There were lighter moments, too. Asked by an audience member why the only female guest on Run the Jewels 2, Gangsta Boo, was asked to rap about “f—ing,” Mike explained that, “Gangsta Boo talks about f—ing better than Barack Obama talks about politics,” and assured people that if anything, Boo holds a position of power over he and El-P on the track.

More nods followed as the rapper compared the early days of hip-hop to those of the Occupy Wall Street movement, in how communities tapped into electrical poles and took over the commons. “Hip-hop has taken chances,” Mike said. “It has really put its balls out there.”

The wealth of technical knowledge in the room notwithstanding, on topics like community policing Mike, who is in a class all his own for rappers who steer clear of cliches, touched topics that few celebrities of his status would dare to broach. Namely, in addressing cop violence he called for the better screening  and training of soldiers, fresh back from occupying third world countries, before they’re given firearms and dispatched to protect America’s most vulnerable residents.

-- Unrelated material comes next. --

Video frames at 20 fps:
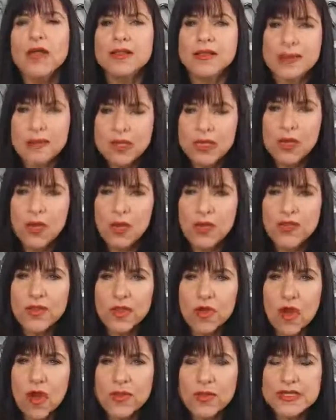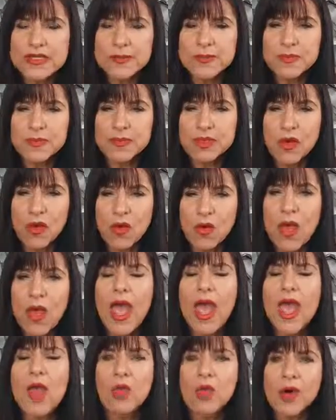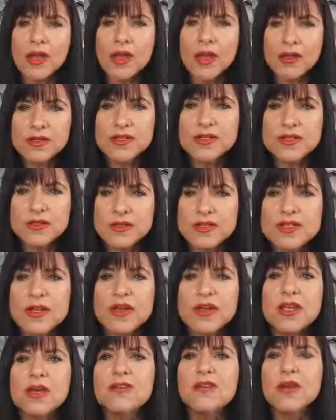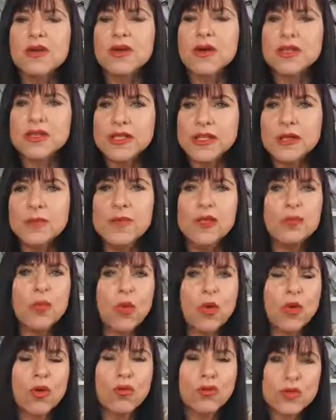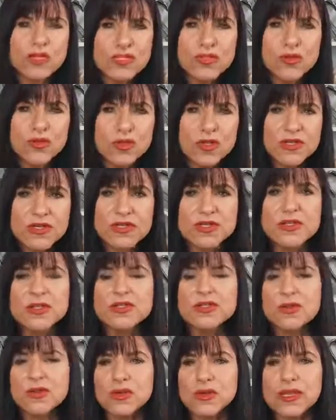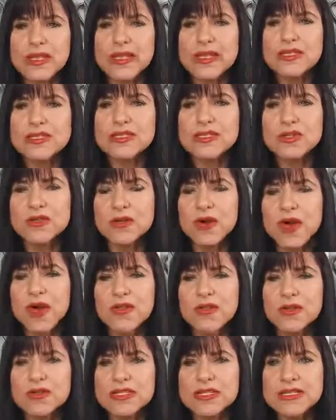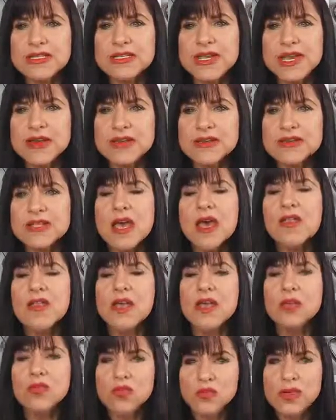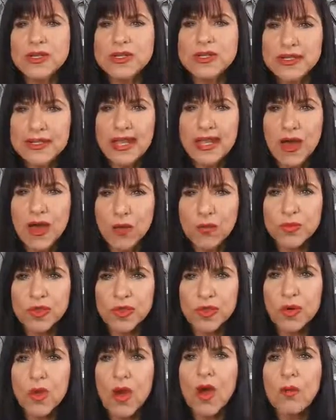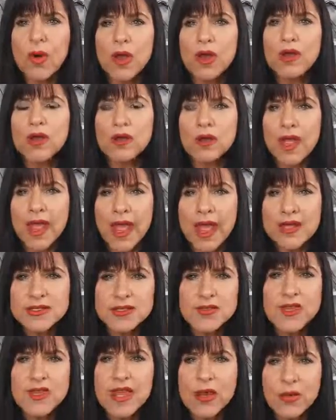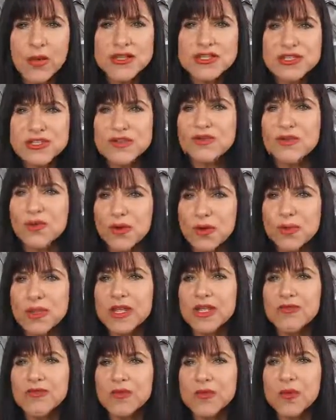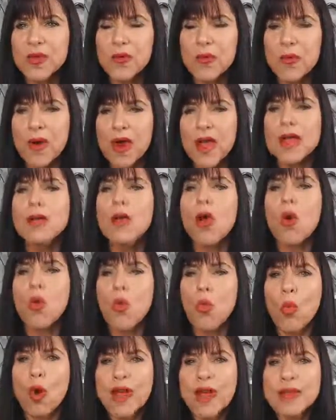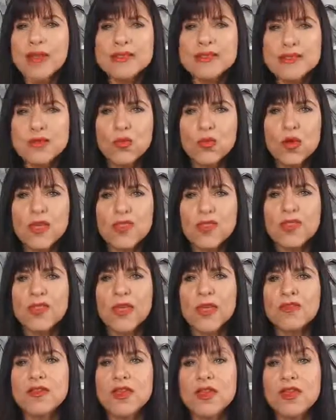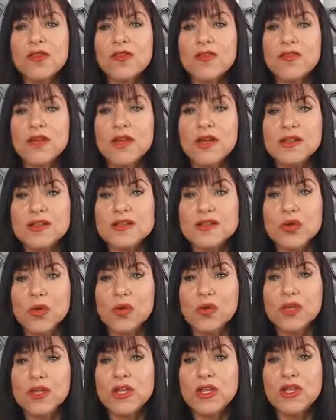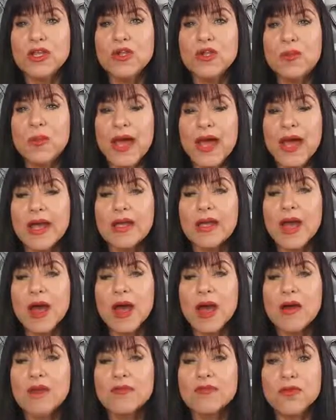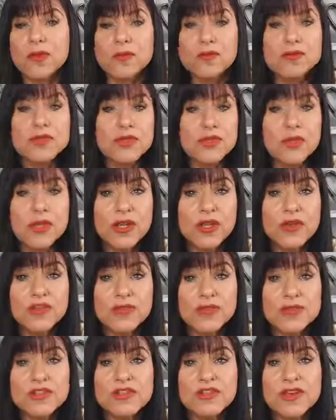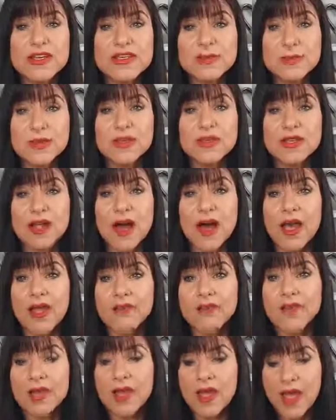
Let me know in the comments below. And what I'll do is I'll give you a little bit more resources or links to other details that can really help you. But answer that question for me if you don't mind. What is the one thing that you feel is holding you back from doing your first Facebook Live?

Bold but not the preacher type, Mike’s missives, like his revolutionary musical output, went down smoothly. In not baselessly berating corporate entertainment, at MIT he offered more convincing insight into big label depravity than is typically aired by deliberate industry adversaries; likewise, without blatantly attacking contemporaries, he rendered his own message immeasurably valuable. Even among some of America’s leading young technologists, Mike’s answer on one of the few tech-specific questions of the evening proved enlightening enough to stir vocal approval.

Asked what kind of innovation he would like to see the MIT minds among him work toward, the MC asked for advancements that “put people in the same room.” Short of that “proverbial campfire,” he would at least appreciate something to help everyone retire early so they can enjoy life.

“Really,” said Mike, “I need someone to invent a F–k-A-Job machine.”